GIVEN DATA
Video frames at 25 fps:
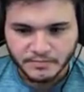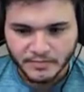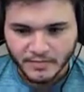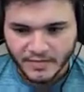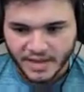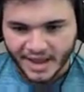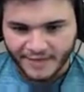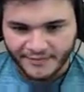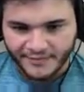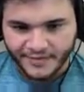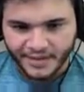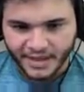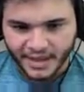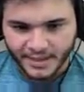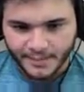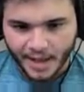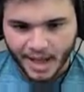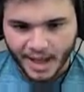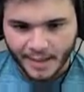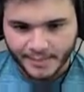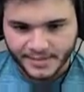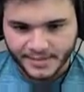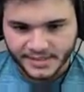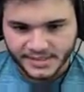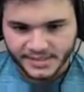Yeah, I feel like
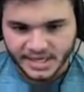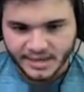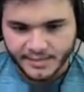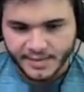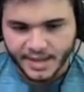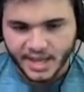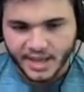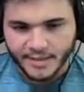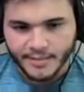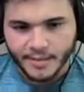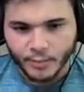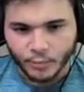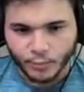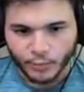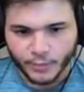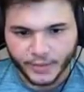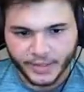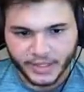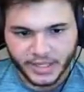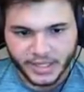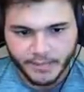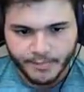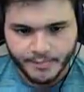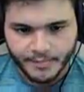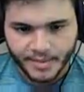Poppy's going to become a
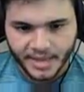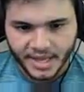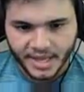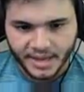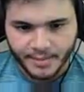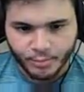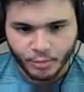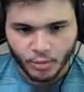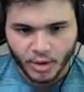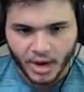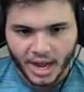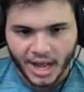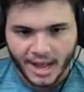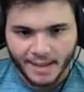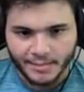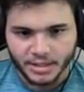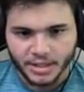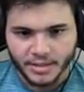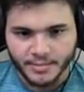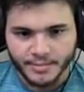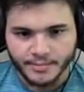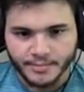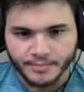really big problem.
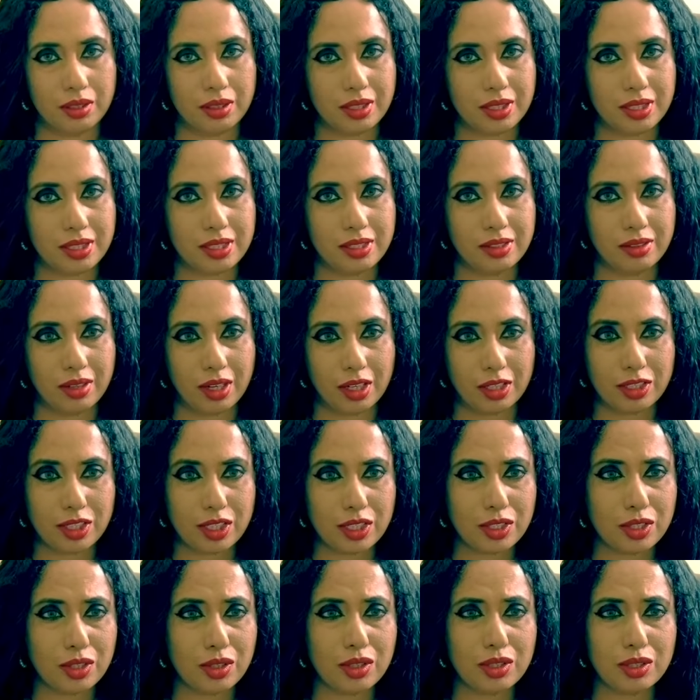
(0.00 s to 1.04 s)

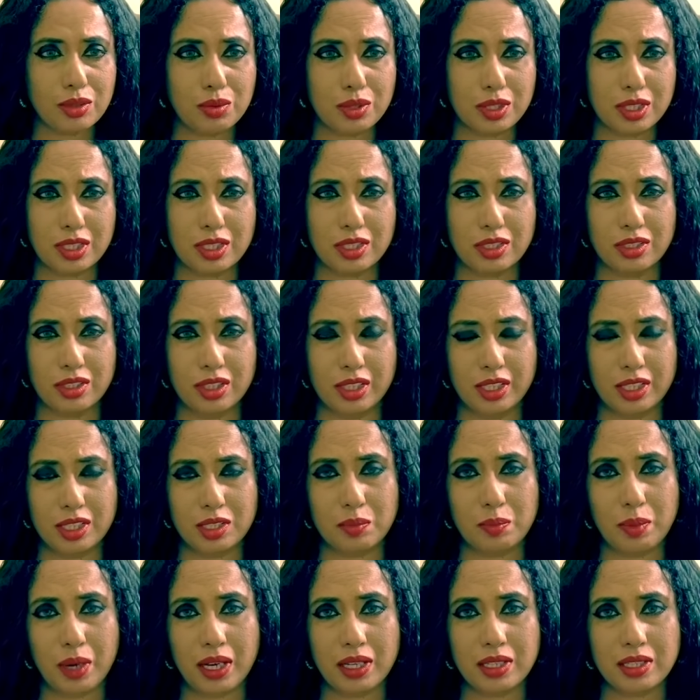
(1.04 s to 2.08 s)
sriracha sauce, which is really
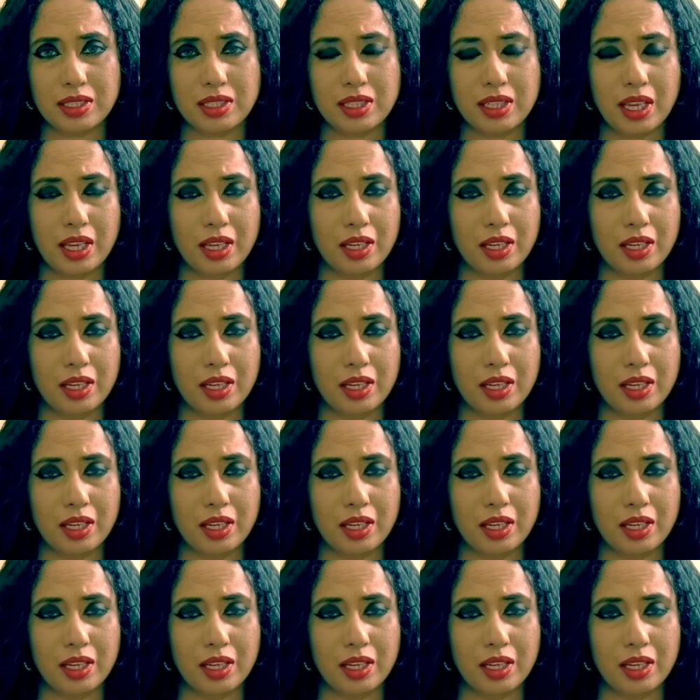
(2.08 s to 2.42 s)
spicy,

DESCRIPTION OF THE TASK
Could you transcribe the records above exactly, leaving out any pictures?

PROBLEM SOLUTION
Video frames at 25 fps:
Yeah, I feel like
Poppy's going to become a
really big problem.
(0.00 s to 1.04 s)

(1.04 s to 2.08 s)
sriracha sauce, which is really
(2.08 s to 2.42 s)
spicy,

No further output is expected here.